Reservatórios superficiais
e subterrâneos estão evaporando a olhos vistos, elevando o risco de
desabastecimento de água para a população a um nível iminente. E quando digo
população, são todos os estratos sem exceção. É toda a cadeia produtiva sem
exceção. São todas as demandas humanas sem exceção.
Portanto, tomando por
base apenas essas questões, já é possível perceber que a perda de popularidade
do governo não é uma questão de perspectivas expressas por veículos de
informação e comunicação. Não se trata de ser A, B ou C, influenciando ninguém
a ser contra ou a favor, muito pelo contrário.
São fatos. São
realidades vivenciadas diariamente, em níveis de impacto negativo maiores ou
menores; mas, que, não são invisíveis ou imperceptíveis para ninguém. No cerne
dessa seara cotidiana, o indivíduo é, portanto, o autor das suas próprias
conclusões e o protagonista das suas decisões. Mesmo que seu exercício de
cidadania ainda permaneça como um rastro vestigial.
No fim das contas,
falar de milhões sobre publicidade governamental é “o fim da picada”. Nem parece que estamos falando do país que quer
pagar 39 bilhões de precatórios em 2022, ao invés dos 90 bilhões previstos, a
fim de ter condições de aumentar o valor do programa Bolsa Família. Sim, porque
diante do aumento exponencial de cidadãos em condição de vulnerabilidade,
conforme apontam as taxas de desemprego e pobreza nacionais, esse benefício
saiu da condição de despesa supérflua para o status de suma importância. Do
país que vive no limite do respeito ao teto de gastos, porque não consegue se
desvencilhar das suas práxis perdulárias crônicas. ...
De modo que, mais do
que indecoroso um gasto de 450 milhões nesse cenário apocalíptico que o país
vive, ele é simplesmente de uma ineficácia total. Na medida em que os problemas
nacionais já alcançaram os limites da sobrevivência, extinguindo-se quaisquer
possibilidades de aceitação de um universo paralelo.
Uma idealização,
nesse ponto das conjunturas, beira as raias do ridículo e, ao contrário de
apaziguar, só faz acirrar os ânimos. Porque a ruptura com equilíbrio lança as
pessoas para longe de suas zonas de conforto, exigindo-lhes uma adaptação para a
qual, nem todos, estão adaptados ou têm condições de se adaptar.

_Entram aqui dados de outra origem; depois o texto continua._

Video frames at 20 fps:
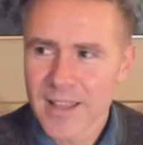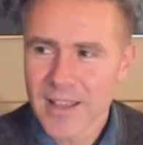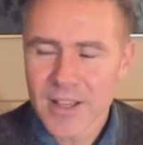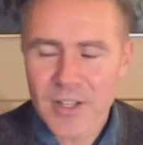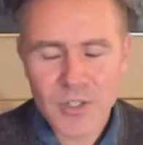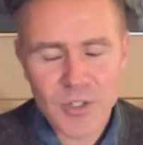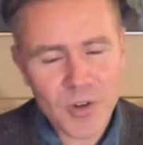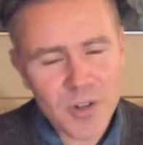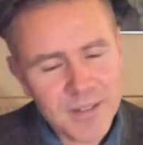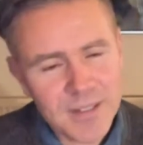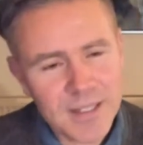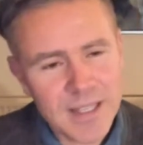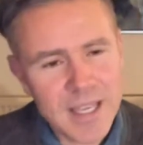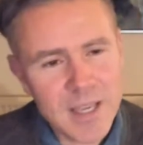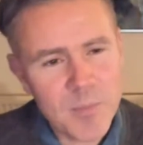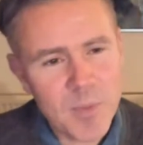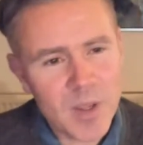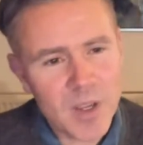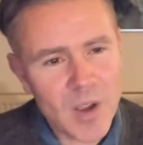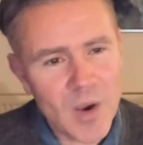trying to
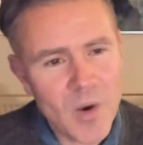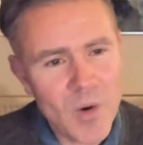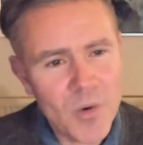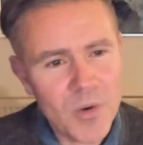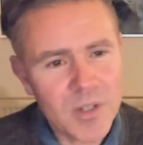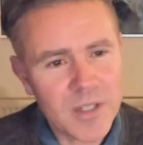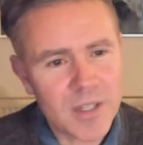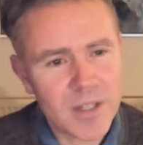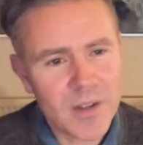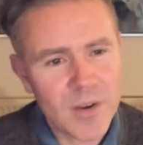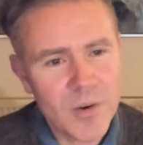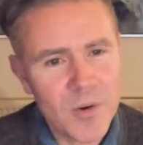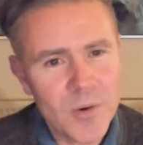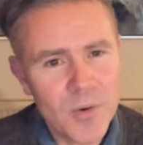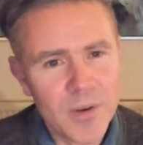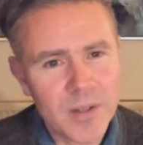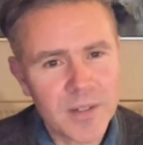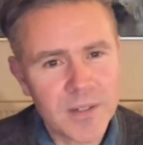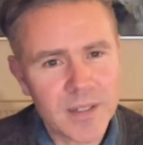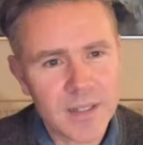keep it going, you know,
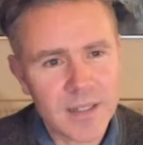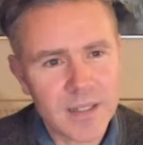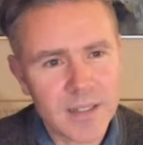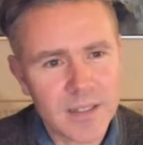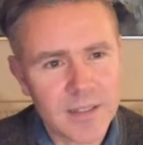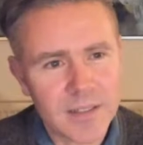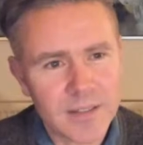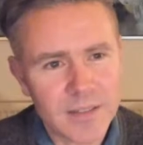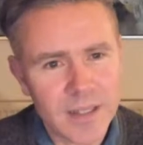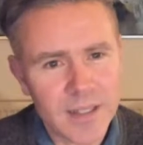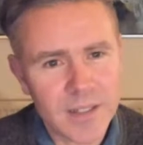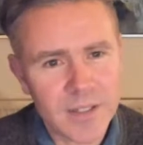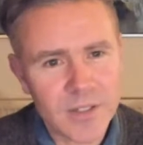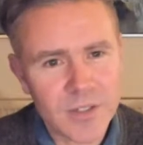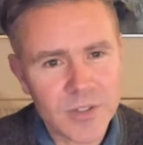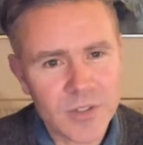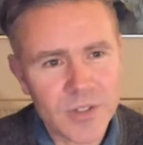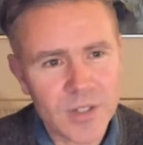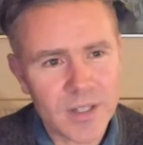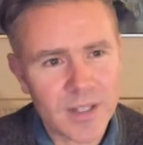and and and
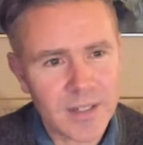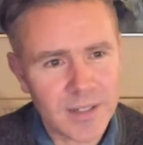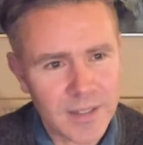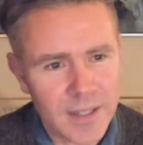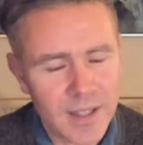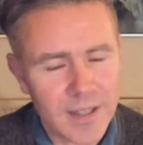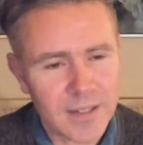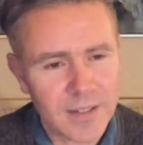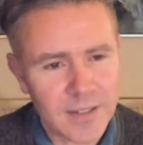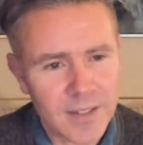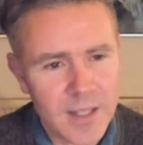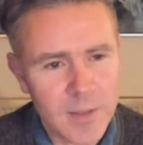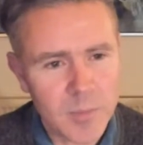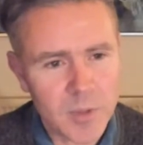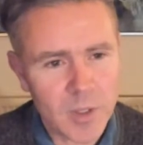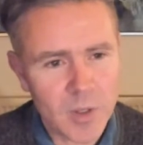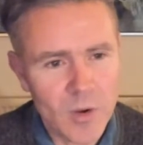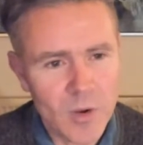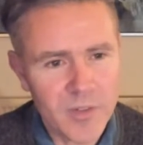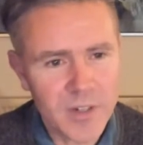and and keep the
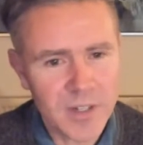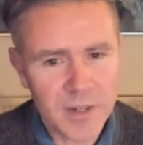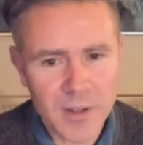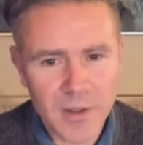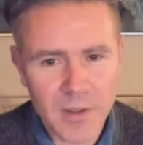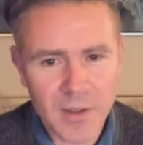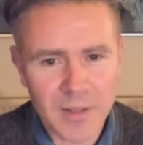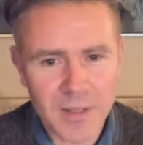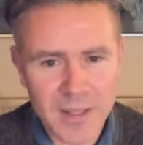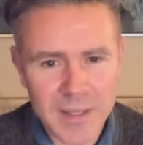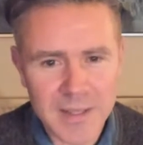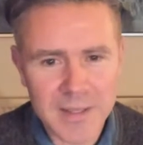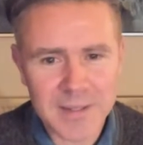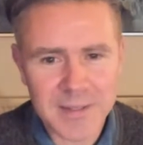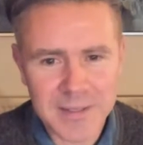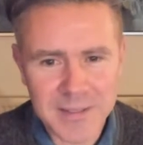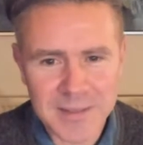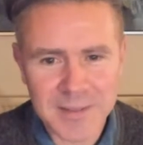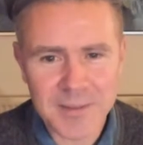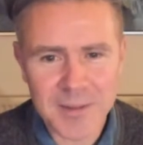love in it all. And
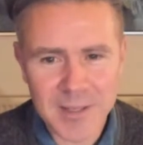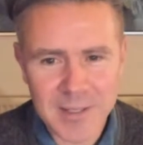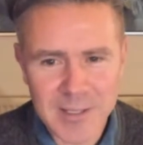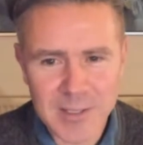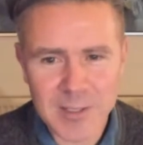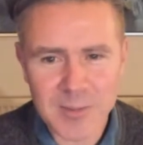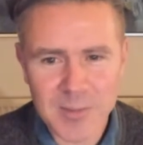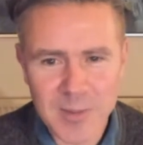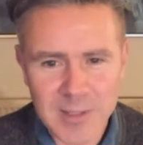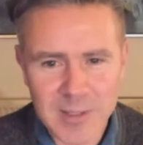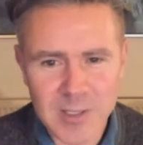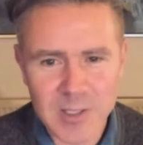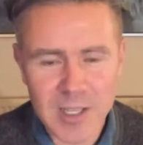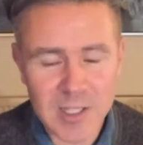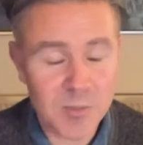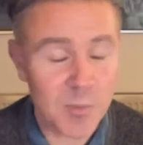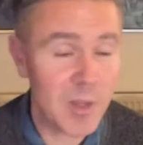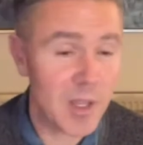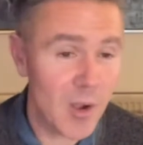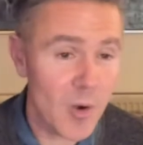it's it's it's
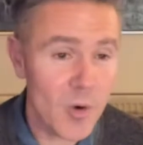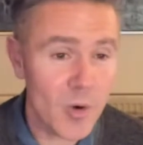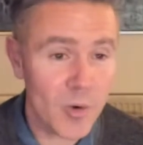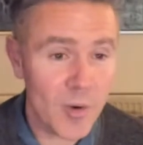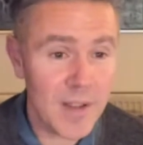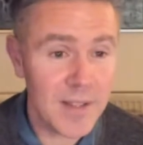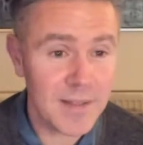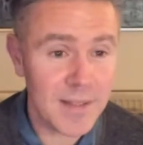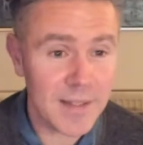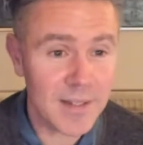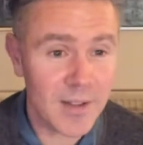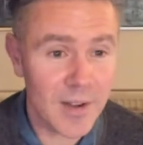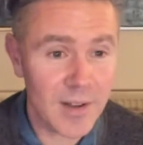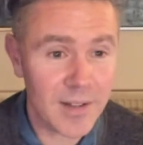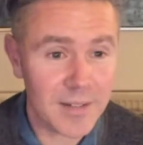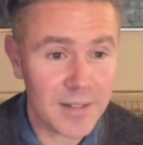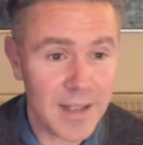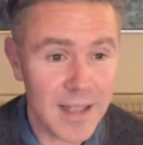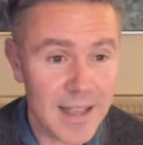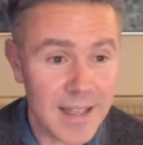been going great, thank God.
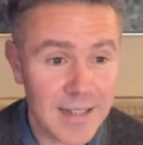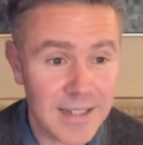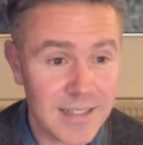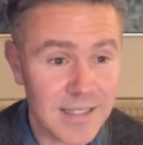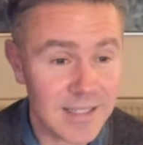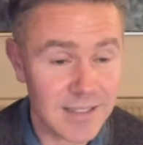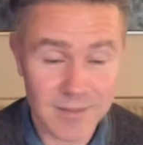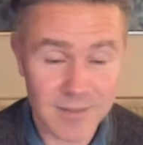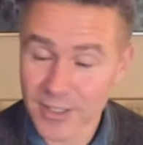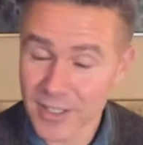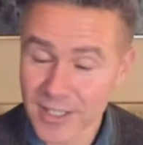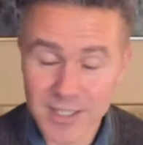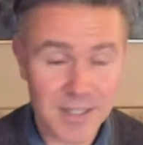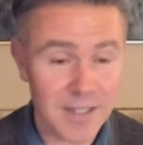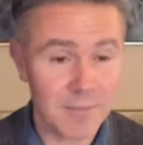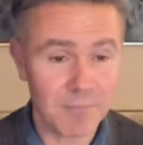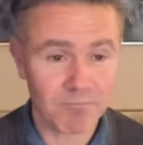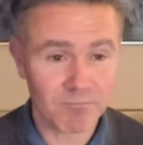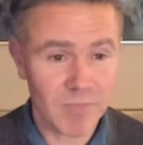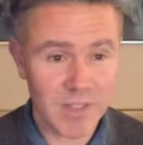And it's like I said,
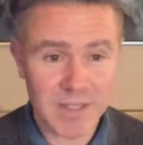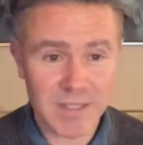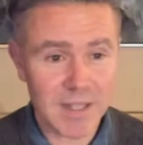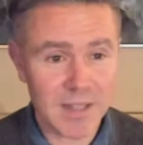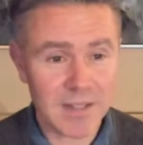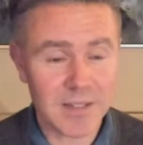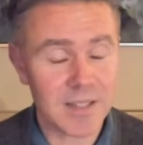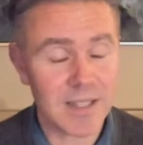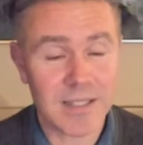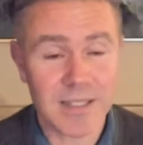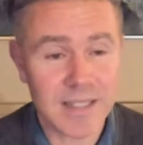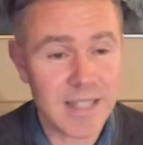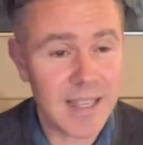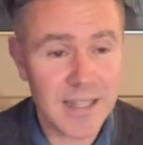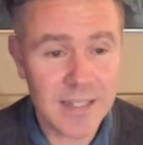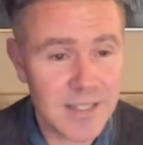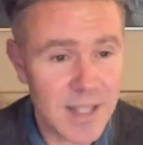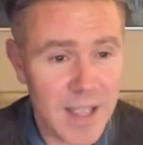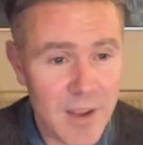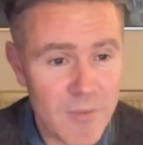it's thanks it's
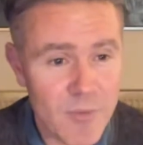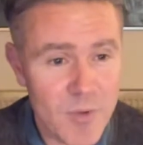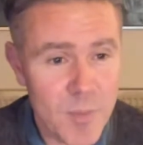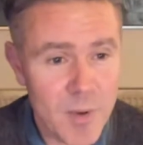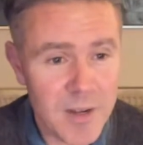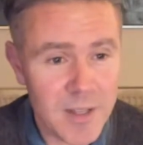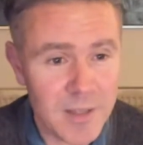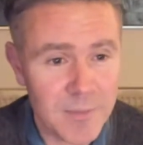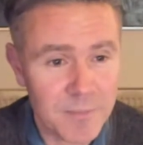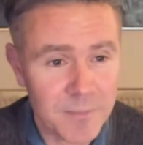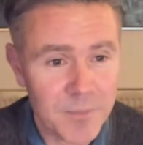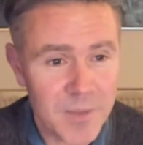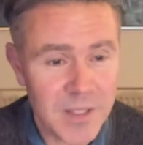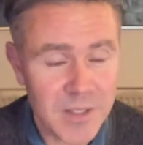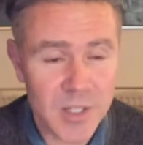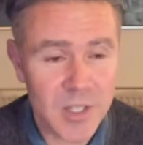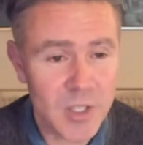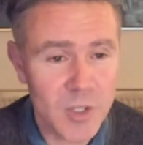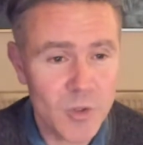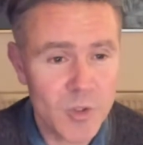thanks to everybody. It's a
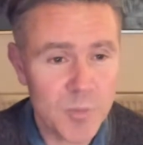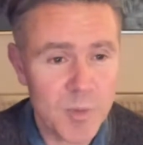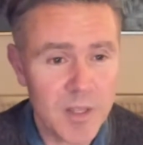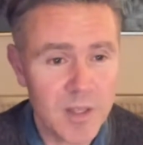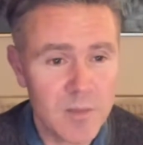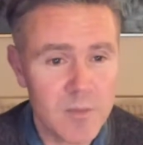huge big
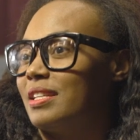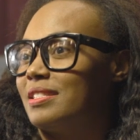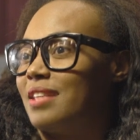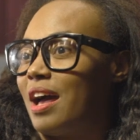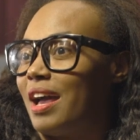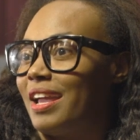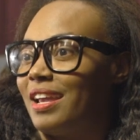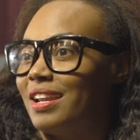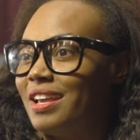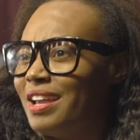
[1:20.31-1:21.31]

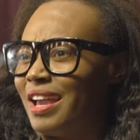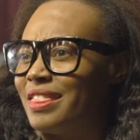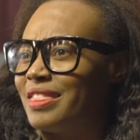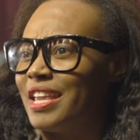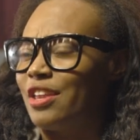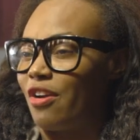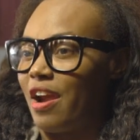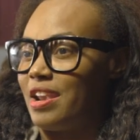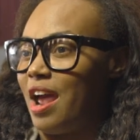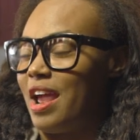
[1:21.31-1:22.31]
inside a theater.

Por sorte, como dizia o próprio fundador da BBDO, uma das maiores agências de publicidade do mundo, “Para o bem ou para o mal, suas palavras são a sua propaganda. Todas as vezes que abre a boca, você revela o que existe em sua mente”. Desse modo, quaisquer Fake News travestidas de propaganda populista não perderão a sua identidade, a sua essência. Isso significa, então, que apesar dos esforços em distribuir “lentes cor-de-rosa” aos cidadãos, por meio da mídia, os resultados de declínio de popularidade do governo estão lançados ao risco de serem ainda maiores e mais rápidos. Afinal de contas, “O que é bom se vende por si só, o que é ruim faz propaganda de si” (Provérbio Africano).